In silico simulations of experimental changes in SCN activity via altered Ca_V1.3 CDI (A) Ca_V1.3 gating mechanism and operational profiles utilized in simulations of spontaneous SCN activity. Left, gating mechanism, with first-order activation (rate constants a_r and b_r have customized voltage dependence), and with slow-CaM CDI formulation appropriate for C-lobe-dominant inactivation of these channels. Middle, simulated CDI profiles during voltage-step protocols, illustrating appropriate behavior for wild-type condition (WT, denoting mixture of mainly MQ and IQ channels) and ADAR2 knockout condition (KO, denoting pure IQ population). Compare to Figure 3 for appropriateness of simulated CDI behavior. Right, simulated WT (with mixture of MQ and IQ channels) and WT plus Bay K 8644 (slowed CDI and augmented peak current of mixture of MQ and IQ channels). See Supplementary Information, section 6, for detailed computational methods and setup. (B) Na spikes seen with WT and KO Ca_V1.3 profiles in panel A (middle). Note the lower frequency in the ADAR2 KO setting, quantified in panel D below. (C) Decreased depolarization rate prior to Na spikes in KO. Format as in Figure 4C. (D) Decreased frequency of simulated Na spikes in KO configuration. Upper scale tick, 1 Hz. (E) Ca spikes seen with WT and KO Ca_V1.3 profiles in panel A (middle). Na currents eliminated to produce Ca spikes. Note the lower frequency and depolarization of troughs between spikes in the ADAR2 KO setting; these trends are quantified further in panels F and G. (F) Expanded view of Ca spikes, confirming trough depolarization in KO configuration. (G) Bar graph summary of drop in Ca spike frequency in KO configuration. Format as in D. (H) Bay K 8644 increases Ca spike frequency, and hyperpolarizes troughs between spikes. Ca_V1.3 profile as in panel A (right column).

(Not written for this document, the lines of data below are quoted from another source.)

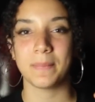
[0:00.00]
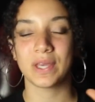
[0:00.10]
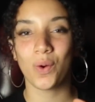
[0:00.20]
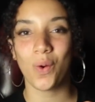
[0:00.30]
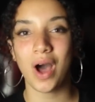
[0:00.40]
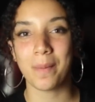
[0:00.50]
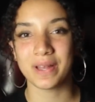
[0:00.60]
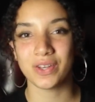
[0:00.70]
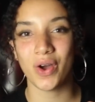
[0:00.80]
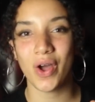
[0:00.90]
be caught up
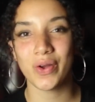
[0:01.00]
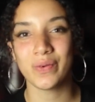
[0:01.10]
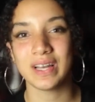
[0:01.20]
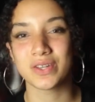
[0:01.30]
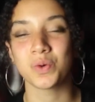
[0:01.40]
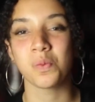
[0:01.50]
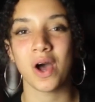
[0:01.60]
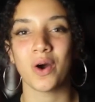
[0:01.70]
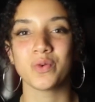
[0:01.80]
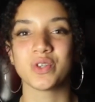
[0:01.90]
in your own little
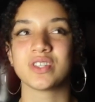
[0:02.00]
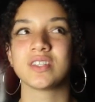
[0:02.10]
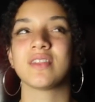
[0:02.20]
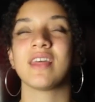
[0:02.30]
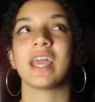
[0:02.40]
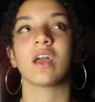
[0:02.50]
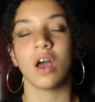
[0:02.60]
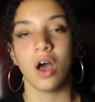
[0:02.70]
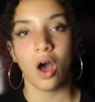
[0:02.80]
world, just to think,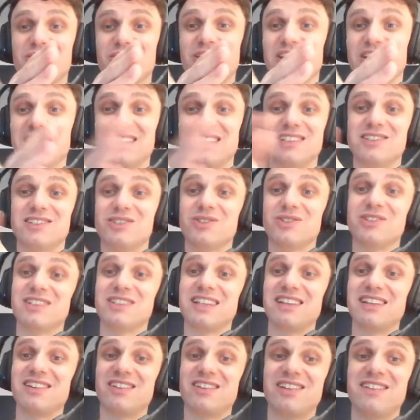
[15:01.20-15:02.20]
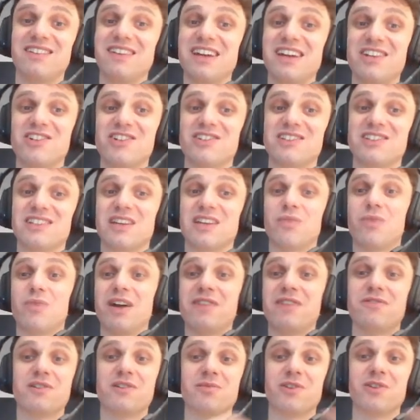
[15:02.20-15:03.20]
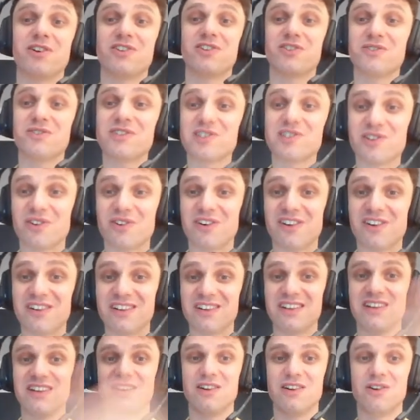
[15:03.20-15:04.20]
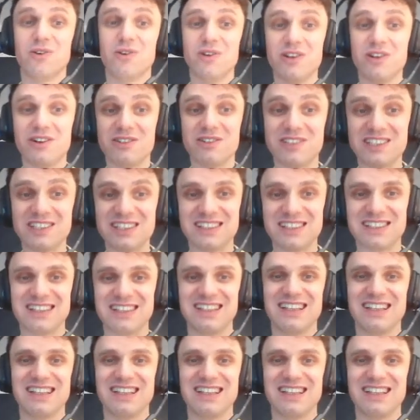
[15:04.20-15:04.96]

is 2 standard deviations away from her true score. Who knows?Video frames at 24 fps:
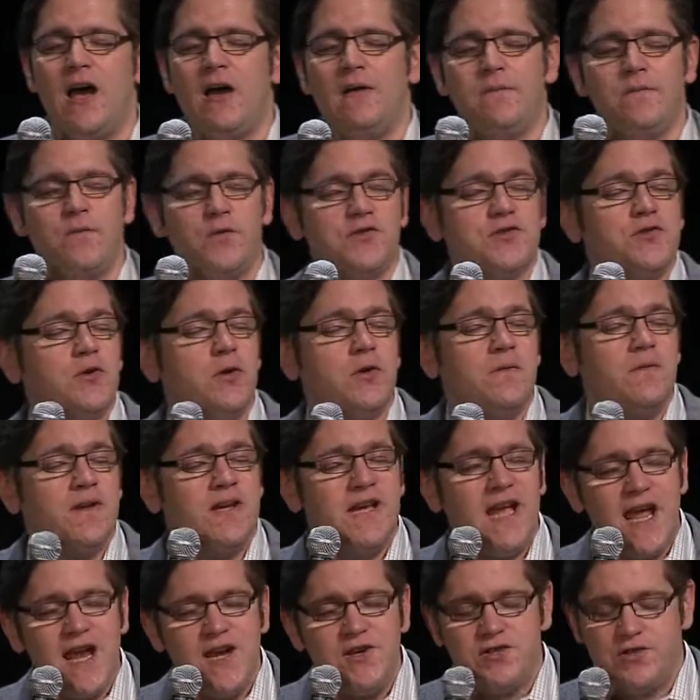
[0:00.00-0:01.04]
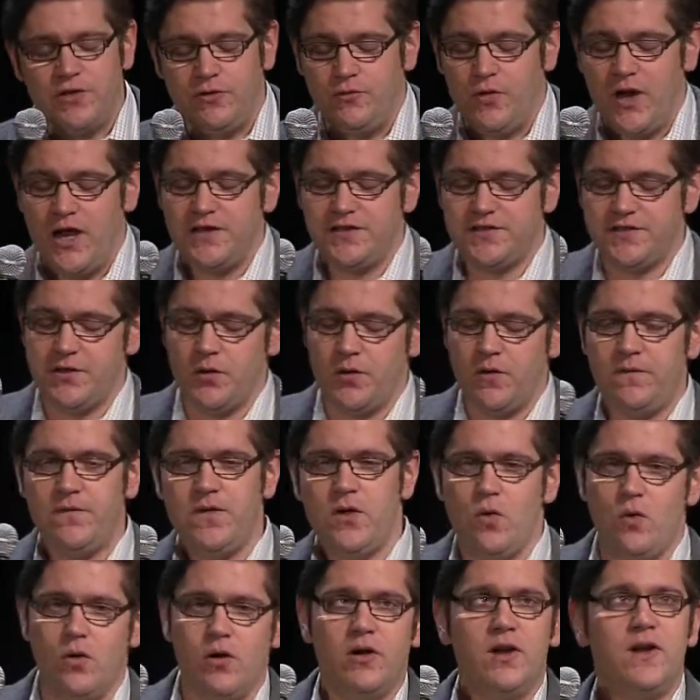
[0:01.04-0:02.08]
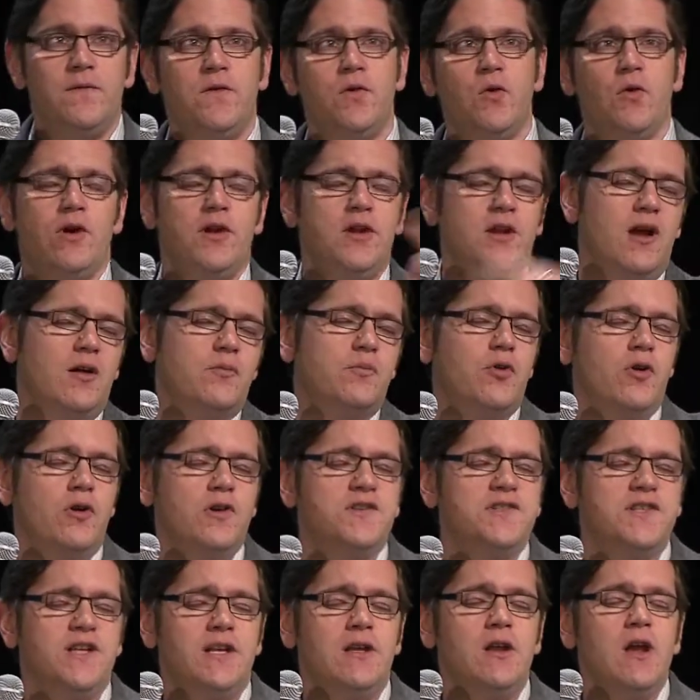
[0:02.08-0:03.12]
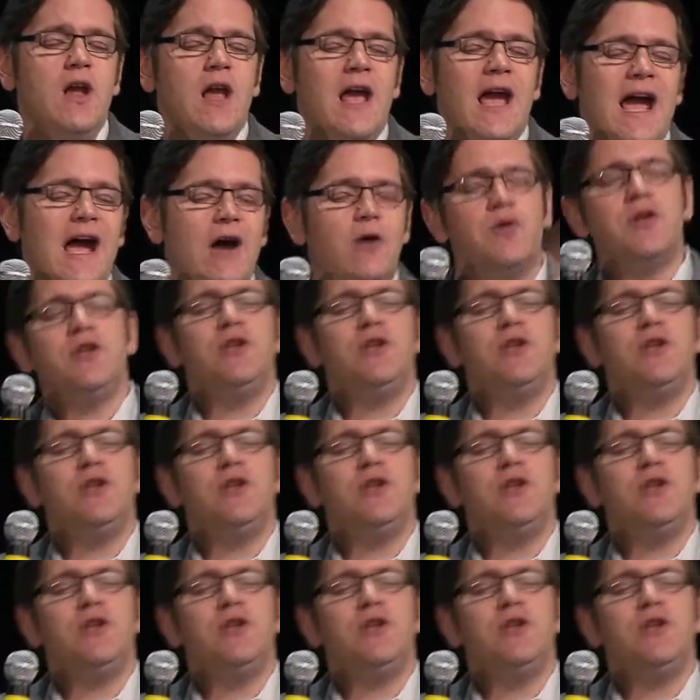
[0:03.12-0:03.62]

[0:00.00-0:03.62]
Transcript: uh, for certification, right? So if you're, if you're a young person, how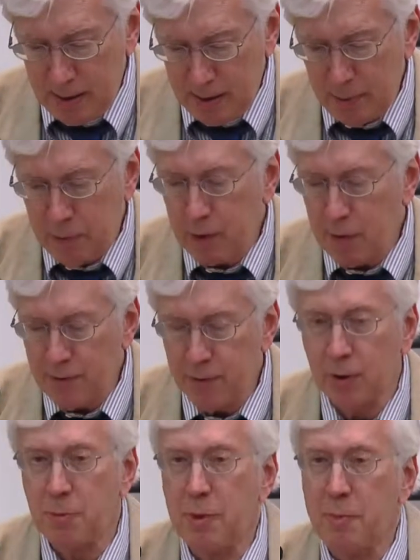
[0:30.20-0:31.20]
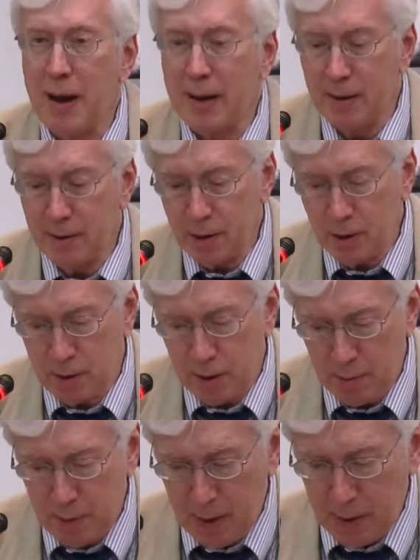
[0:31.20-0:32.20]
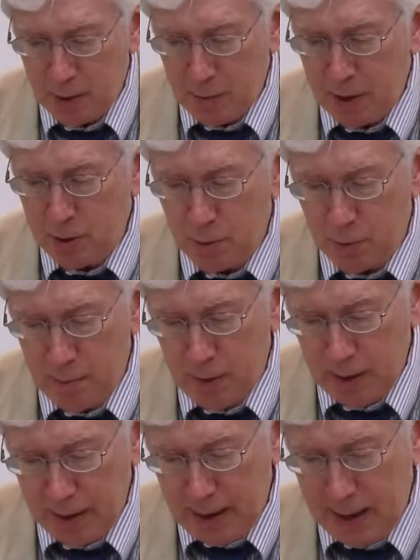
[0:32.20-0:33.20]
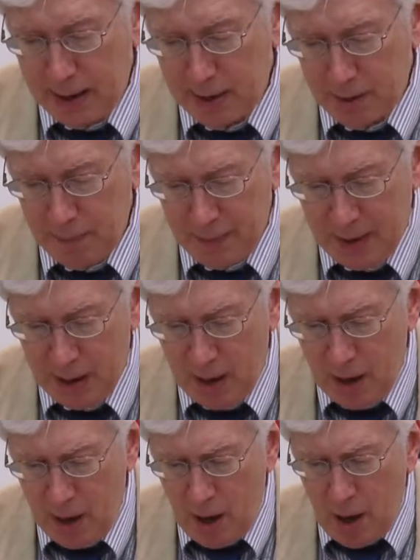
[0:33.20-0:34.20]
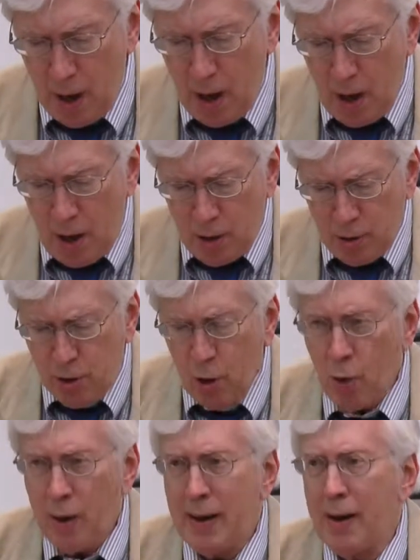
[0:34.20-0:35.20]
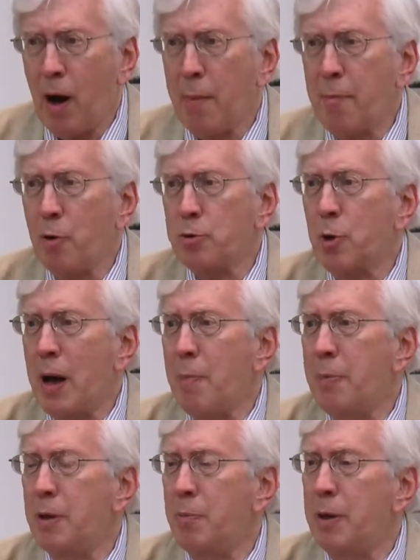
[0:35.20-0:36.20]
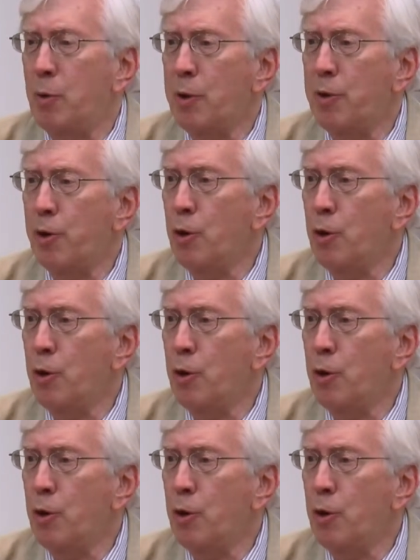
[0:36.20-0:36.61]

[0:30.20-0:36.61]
deeply grateful to be back in this special land. So, and I'm also happy to be withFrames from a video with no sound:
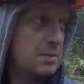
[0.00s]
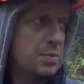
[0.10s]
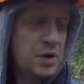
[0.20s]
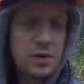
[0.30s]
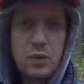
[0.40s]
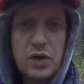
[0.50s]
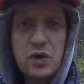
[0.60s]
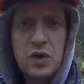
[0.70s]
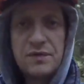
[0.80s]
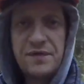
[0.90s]
But we're
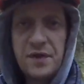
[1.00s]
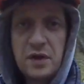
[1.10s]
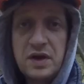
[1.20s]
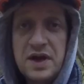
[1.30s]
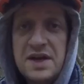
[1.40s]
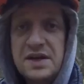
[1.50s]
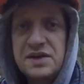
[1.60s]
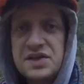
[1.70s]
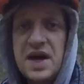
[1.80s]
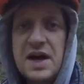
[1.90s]
going full
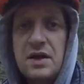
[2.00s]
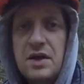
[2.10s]
Canadian style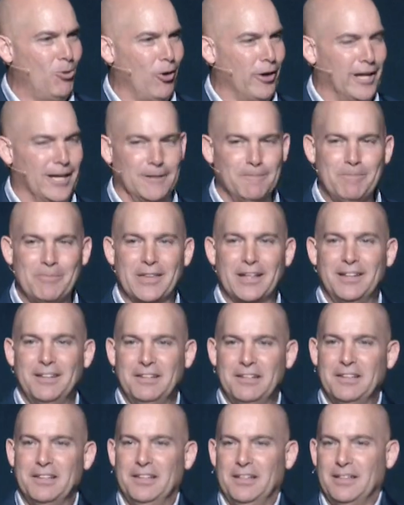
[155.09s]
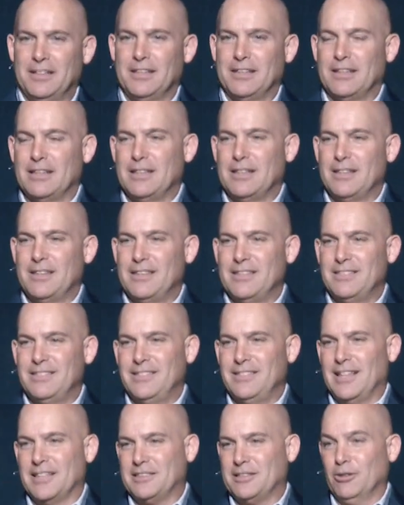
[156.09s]
this morning
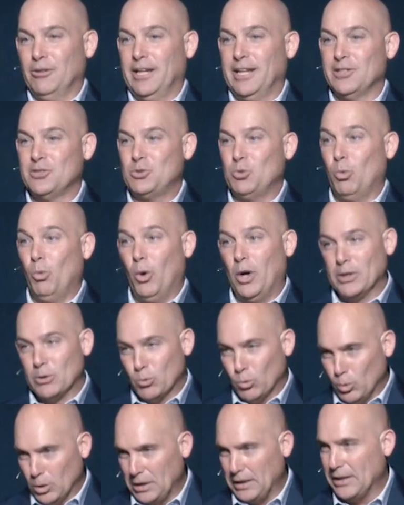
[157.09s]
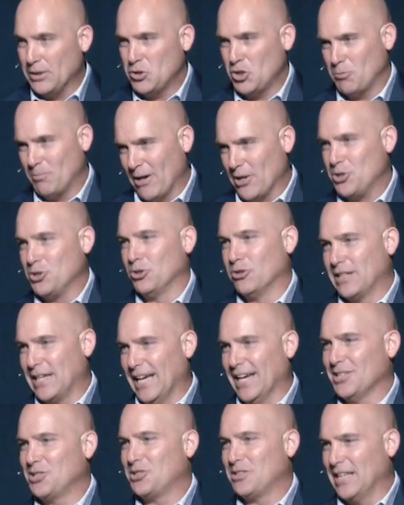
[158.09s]
that there is one really
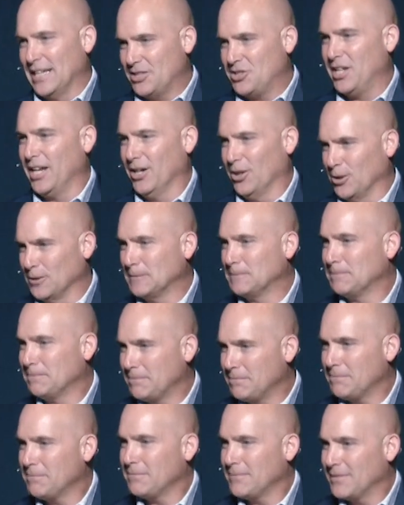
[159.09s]
special guest that's here.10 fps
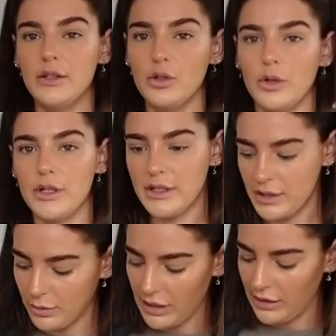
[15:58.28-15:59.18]
are the joggers, this
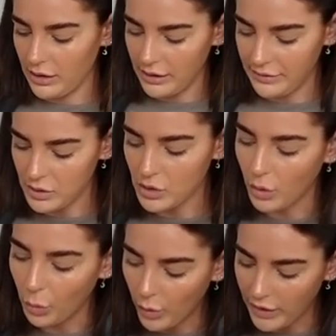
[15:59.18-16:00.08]
is what they look like. They've just
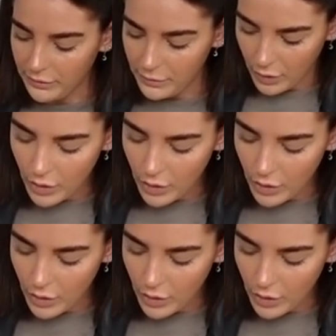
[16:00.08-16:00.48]
got white fox.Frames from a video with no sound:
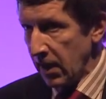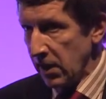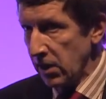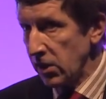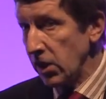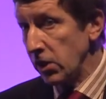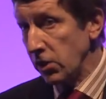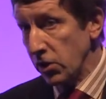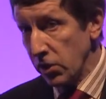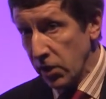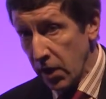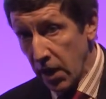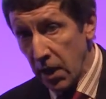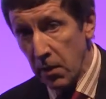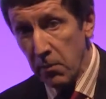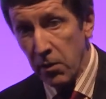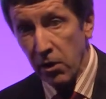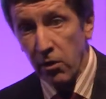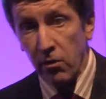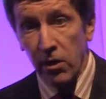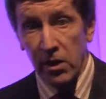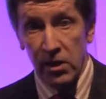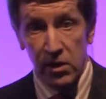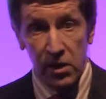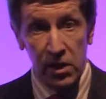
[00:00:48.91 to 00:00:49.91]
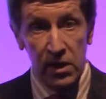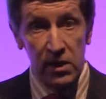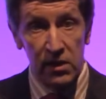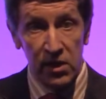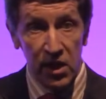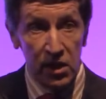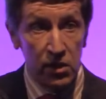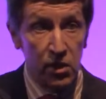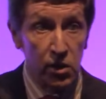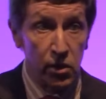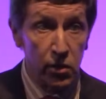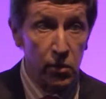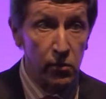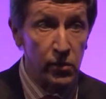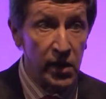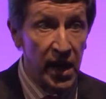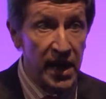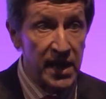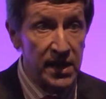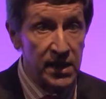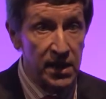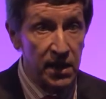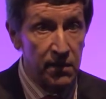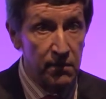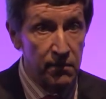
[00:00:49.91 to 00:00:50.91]
digital immigrant, digital
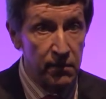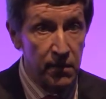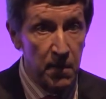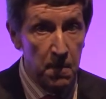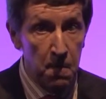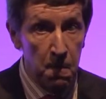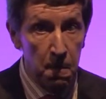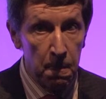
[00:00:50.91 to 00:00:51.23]
native.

Trends shown at higher resolution in panels I and J. (I) Hyperpolarization of troughs between Ca spikes, upon addition of Bay K 8644. (J) Increased Ca spike frequency with Bay K 8644. Format as in panel D.

Figure 6

Schematic overview of RNA editing effects on Ca_V1.3 Ca²⁺-dependent inactivation (CDI) and calcium load in neurons. Channel schematic as defined in Figure 1A. Increased RNA editing (right scenario) favors channels with MQ and other edited versions of the IQ domain, decreasing overall CDI and presumably increasing cellular Ca²⁺ load (intense yellow-green coloration). Decreased editing (left scenario) favors default channels with IQ version of IQ domain, increasing overall CDI and potentially decreasing cellular Ca²⁺ load (weak yellow-green coloration). Actual neurons reside on a continuum between these two extremes, as represented by ramp schematics at bottom.